## [REQUIRED ACTION]
Output the entries below unchanged, except for the pictures.

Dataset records
──────────

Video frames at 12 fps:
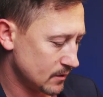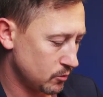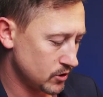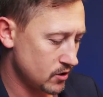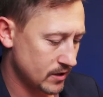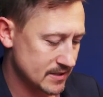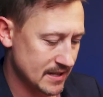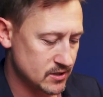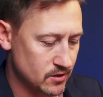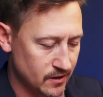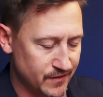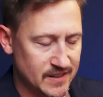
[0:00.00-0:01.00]
said, well, no, because that
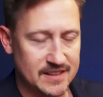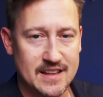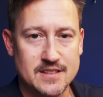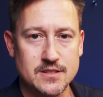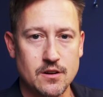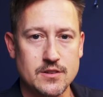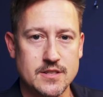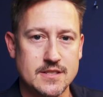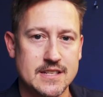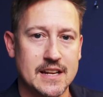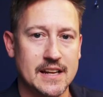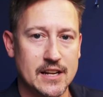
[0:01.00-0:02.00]
$250,000 is
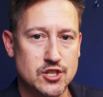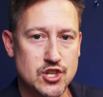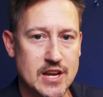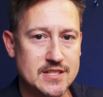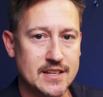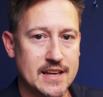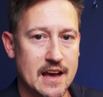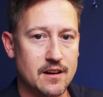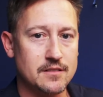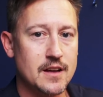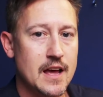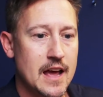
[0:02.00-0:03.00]
sitting in a Chase
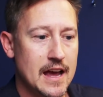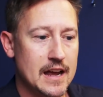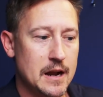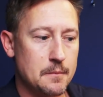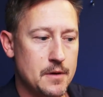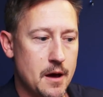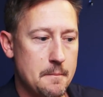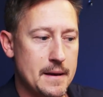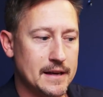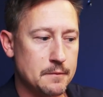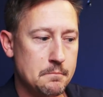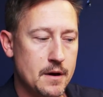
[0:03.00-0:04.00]
account and I'm not
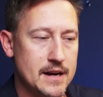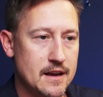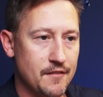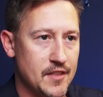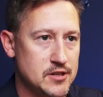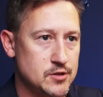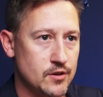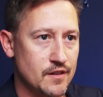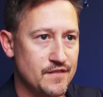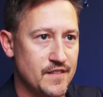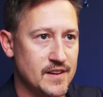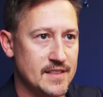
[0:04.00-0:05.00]
making money off that
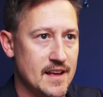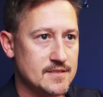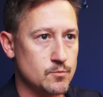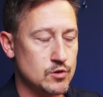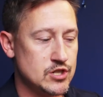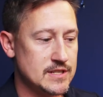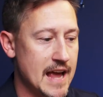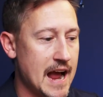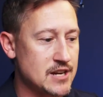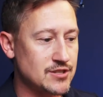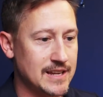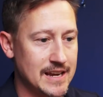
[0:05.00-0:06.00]
$250,000, which is
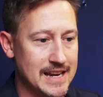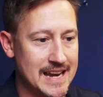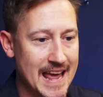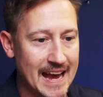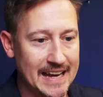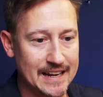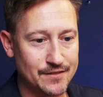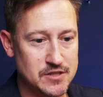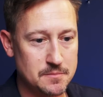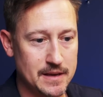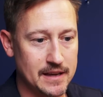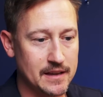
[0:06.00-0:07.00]
actually a negative
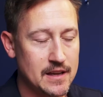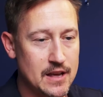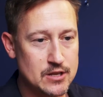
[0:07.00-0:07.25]
to me.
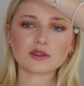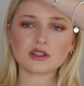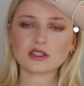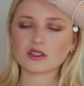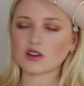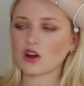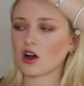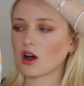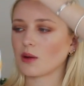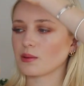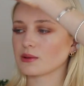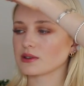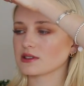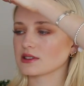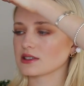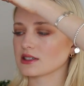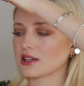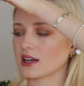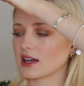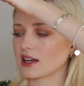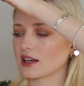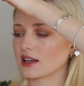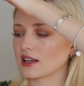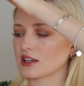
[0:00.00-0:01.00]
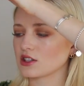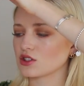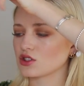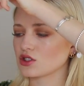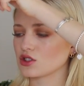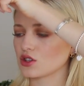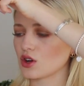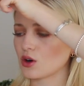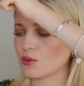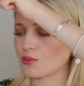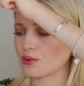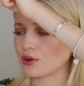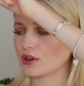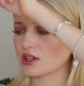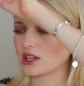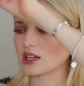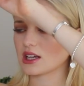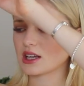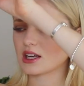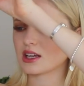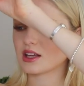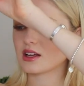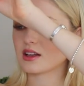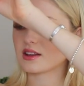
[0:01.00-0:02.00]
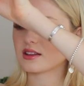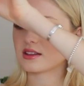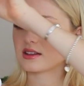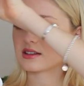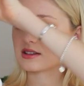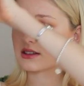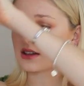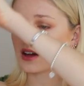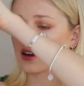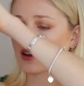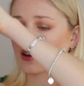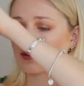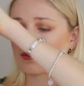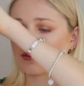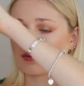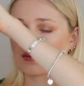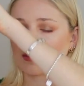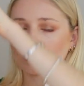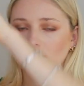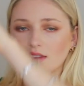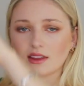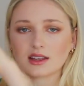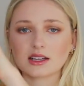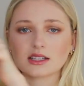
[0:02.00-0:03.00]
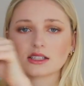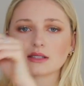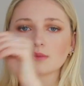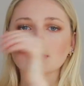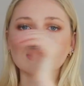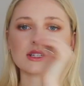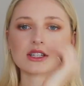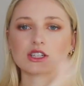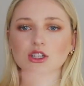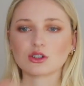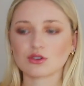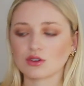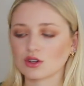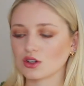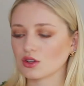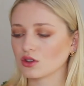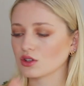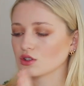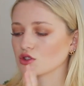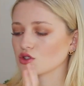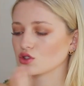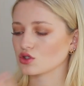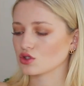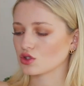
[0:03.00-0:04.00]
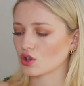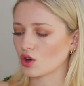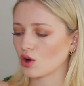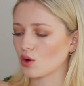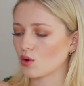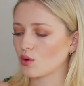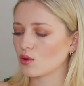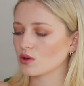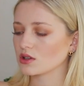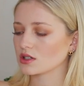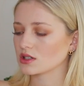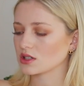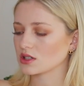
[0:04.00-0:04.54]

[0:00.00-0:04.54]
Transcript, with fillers: what the top looks like. It's so pretty. This this material is so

──────────

## [THE ANSWER]
Video frames at 12 fps:
[0:00.00-0:01.00]
said, well, no, because that
[0:01.00-0:02.00]
$250,000 is
[0:02.00-0:03.00]
sitting in a Chase
[0:03.00-0:04.00]
account and I'm not
[0:04.00-0:05.00]
making money off that
[0:05.00-0:06.00]
$250,000, which is
[0:06.00-0:07.00]
actually a negative
[0:07.00-0:07.25]
to me.
[0:00.00-0:01.00]
[0:01.00-0:02.00]
[0:02.00-0:03.00]
[0:03.00-0:04.00]
[0:04.00-0:04.54]

[0:00.00-0:04.54]
Transcript, with fillers: what the top looks like. It's so pretty. This this material is so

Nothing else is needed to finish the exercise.